Brenton Bersin

No. 11
- Position: Wide receiver

Personal information
- Born: May 9, 1990 (age 35) Charlotte, North Carolina, U.S.
- Listed height: 6 ft 3 in (1.91 m)
- Listed weight: 211 lb (96 kg)

Career information
- High school: Charlotte Latin School
- College: Wofford (2008–2011)
- NFL draft: 2012: undrafted

Career history
- Carolina Panthers (2012)*; Arizona Rattlers (2013); Carolina Panthers (2013–2017);
- * Offseason and/or practice squad member only

Career NFL statistics
- Receptions: 32
- Receiving yards: 415
- Receiving touchdowns: 1
- Stats at Pro Football Reference
- Stats at ArenaFan.com

= Brenton Bersin =

American football player (born 1990)

Brenton Bersin (born May 9, 1990) is an American former professional football player who was a wide receiver in the National Football League (NFL). He played college football for the Wofford Terriers and was signed by the Carolina Panthers as an undrafted free agent in 2012.

== Early life ==
Bersin attended Charlotte Latin School. He graduated in 2008.

==College career==
Bersin played college football at Wofford College from 2008 to 2011. He started 33 of 46 games in his career, recording 77 receptions for 1,567 yards and 15 touchdowns. His junior year was his most successful year at Wofford, catching a team high 32 passes for 705 yards, with the yardage mark good enough for third in school history. He had nine touchdown catches, which tied Jerry Richardson for the school's single-season record. His senior year marked his only individual award collected at Wofford, when he won the Week 6 Special Teams Player of the Week for the Southern Conference after returning a punt 76 yards for a touchdown against The Citadel Bulldogs.

==Professional career==
Bersin was signed by the Carolina Panthers after going undrafted in the 2012 NFL draft. Bersin was released by the Panthers during the first round of cuts in 2012. In 2013, Bersin signed with the Arizona Rattlers of the Arena Football League, playing in three games before re-signing with the Panthers in the spring. Once again, Bersin was released during training camp, this time during the final round of cuts. He spent all of the 2013 season on the Panthers practice squad before finally making the 53-man roster in 2014 after the team had lost all active receivers from the previous year. His first NFL catch came against the Detroit Lions on September 14, 2014 when he caught a third down pass from Cam Newton for eight yards and a first down. His first touchdown came on October 20, against the Green Bay Packers on a one-yard pass from Derek Anderson.

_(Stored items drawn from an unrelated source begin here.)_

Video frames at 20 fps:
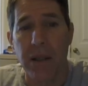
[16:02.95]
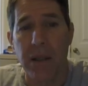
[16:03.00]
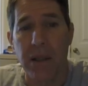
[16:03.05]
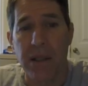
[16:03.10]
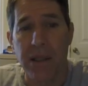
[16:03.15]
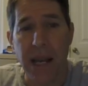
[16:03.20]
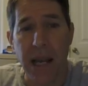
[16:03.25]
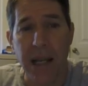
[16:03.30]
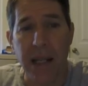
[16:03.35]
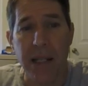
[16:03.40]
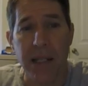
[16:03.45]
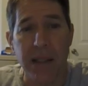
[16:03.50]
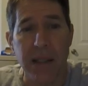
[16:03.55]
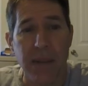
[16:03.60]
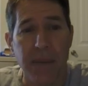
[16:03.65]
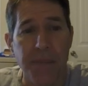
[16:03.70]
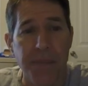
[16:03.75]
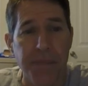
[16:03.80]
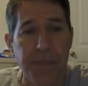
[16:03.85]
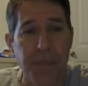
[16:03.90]
Second,
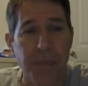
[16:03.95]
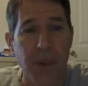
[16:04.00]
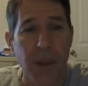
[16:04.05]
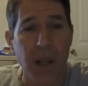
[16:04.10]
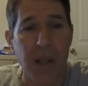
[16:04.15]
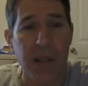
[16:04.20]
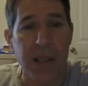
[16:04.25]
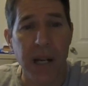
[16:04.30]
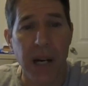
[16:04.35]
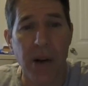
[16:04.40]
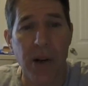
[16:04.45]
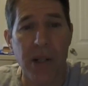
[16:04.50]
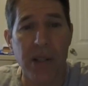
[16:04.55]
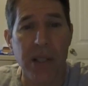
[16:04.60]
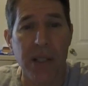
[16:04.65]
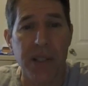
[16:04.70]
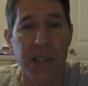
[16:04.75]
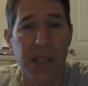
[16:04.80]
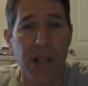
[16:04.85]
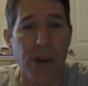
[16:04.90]
terrorists
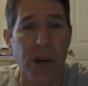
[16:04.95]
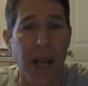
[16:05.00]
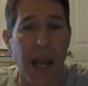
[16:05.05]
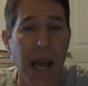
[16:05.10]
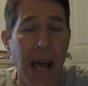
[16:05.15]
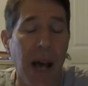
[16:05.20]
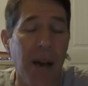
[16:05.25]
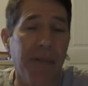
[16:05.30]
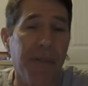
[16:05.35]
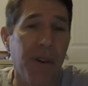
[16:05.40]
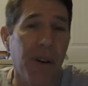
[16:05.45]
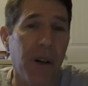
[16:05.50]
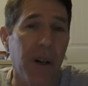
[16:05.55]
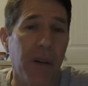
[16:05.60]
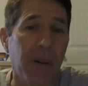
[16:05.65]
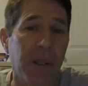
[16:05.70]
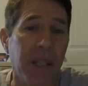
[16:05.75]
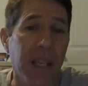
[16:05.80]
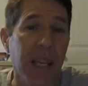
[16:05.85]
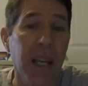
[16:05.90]
in Syria have
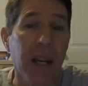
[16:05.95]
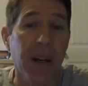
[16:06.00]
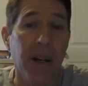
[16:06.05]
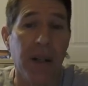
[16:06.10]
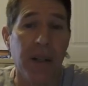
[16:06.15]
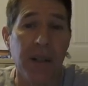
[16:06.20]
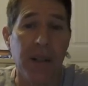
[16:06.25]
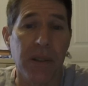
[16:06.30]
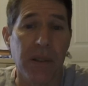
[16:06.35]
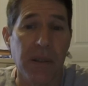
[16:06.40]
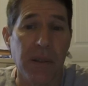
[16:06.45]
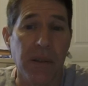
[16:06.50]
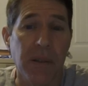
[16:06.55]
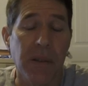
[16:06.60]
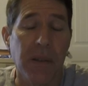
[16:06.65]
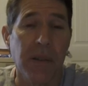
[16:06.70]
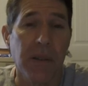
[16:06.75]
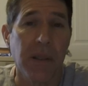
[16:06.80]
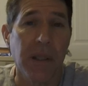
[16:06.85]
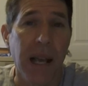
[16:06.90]
for years
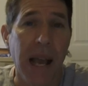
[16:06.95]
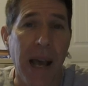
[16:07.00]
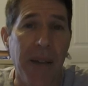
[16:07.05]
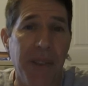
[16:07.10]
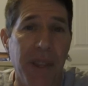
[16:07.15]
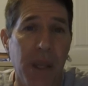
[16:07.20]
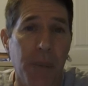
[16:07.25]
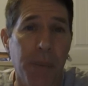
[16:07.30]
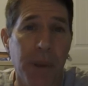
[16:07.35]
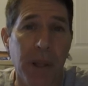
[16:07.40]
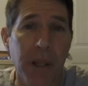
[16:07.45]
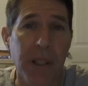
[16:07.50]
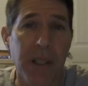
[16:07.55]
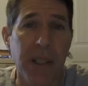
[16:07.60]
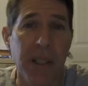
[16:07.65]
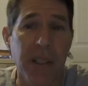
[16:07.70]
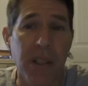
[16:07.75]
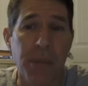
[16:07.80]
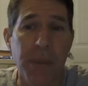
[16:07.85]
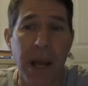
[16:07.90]
had the
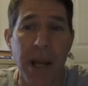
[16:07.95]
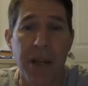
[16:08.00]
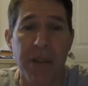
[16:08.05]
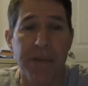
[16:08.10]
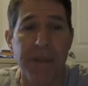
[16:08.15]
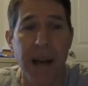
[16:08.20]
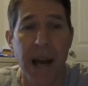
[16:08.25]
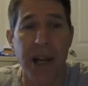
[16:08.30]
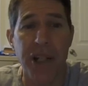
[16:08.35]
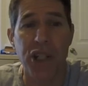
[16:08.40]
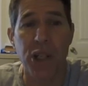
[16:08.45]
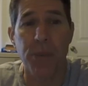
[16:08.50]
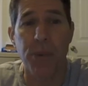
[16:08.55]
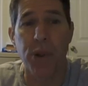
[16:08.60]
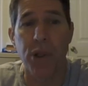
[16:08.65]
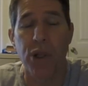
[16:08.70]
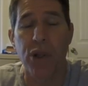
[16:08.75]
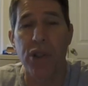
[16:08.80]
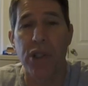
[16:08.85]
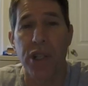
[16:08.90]
ability to manufacture,
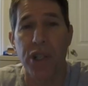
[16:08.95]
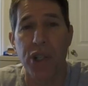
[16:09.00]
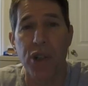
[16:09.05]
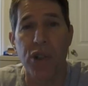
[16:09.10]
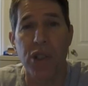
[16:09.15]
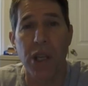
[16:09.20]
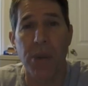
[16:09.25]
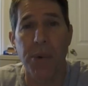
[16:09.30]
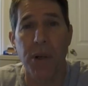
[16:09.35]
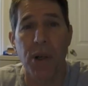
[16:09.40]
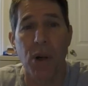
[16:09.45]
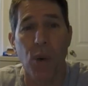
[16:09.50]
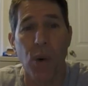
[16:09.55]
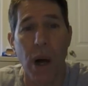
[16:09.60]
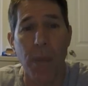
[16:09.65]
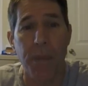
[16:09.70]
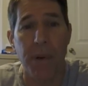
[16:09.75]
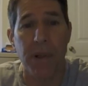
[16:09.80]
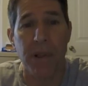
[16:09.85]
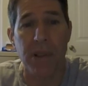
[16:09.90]
produce, and use chemical
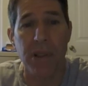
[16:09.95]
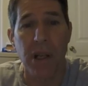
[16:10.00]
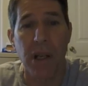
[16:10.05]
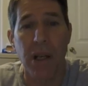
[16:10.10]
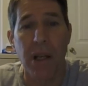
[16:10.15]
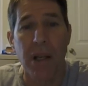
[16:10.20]
weapons.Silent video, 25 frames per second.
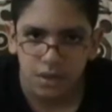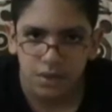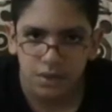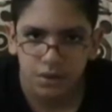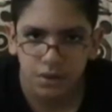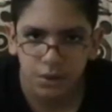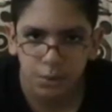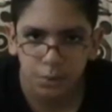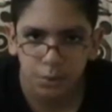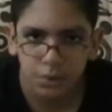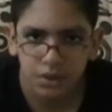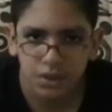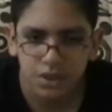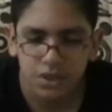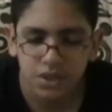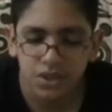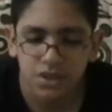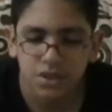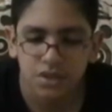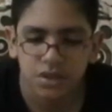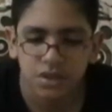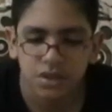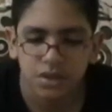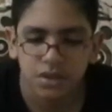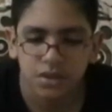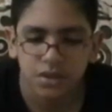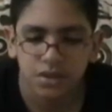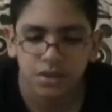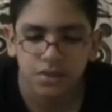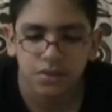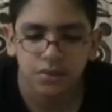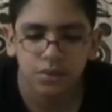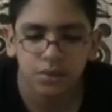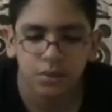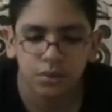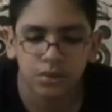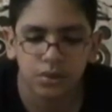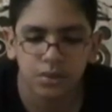the witch
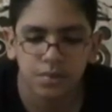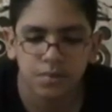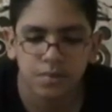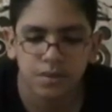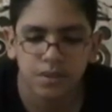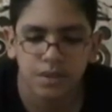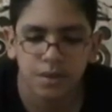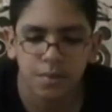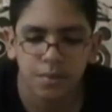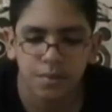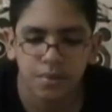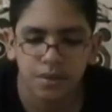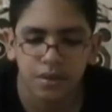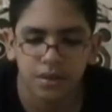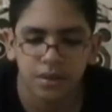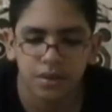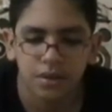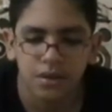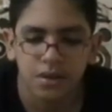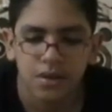told him something.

Bersin was released by the Panthers during final roster cuts on September 5, 2015, and was then signed to the teams' practice squad. He was once again signed to the active roster as a free agent from the practice squad on September 25. Bersin had a career-high 54 yards receiving in a week four matchup against the Tampa Bay Buccaneers, as well as a career long 30-yard reception.

On February 7, 2016, Bersin's Panthers played in Super Bowl 50. He was inactive for the game, which saw the Panthers fall to the Denver Broncos by a score of 24–10.

Bersin was released by the Panthers on October 1, 2016, and re-signed two days later. Bersin caught two passes in the 2016 season.

On March 7, 2017, Bersin signed a one-year contract extension with the Panthers. He was placed on injured reserve on September 2. Bersin was released by Carolina on September 11. He was re-signed by the Panthers on November 1.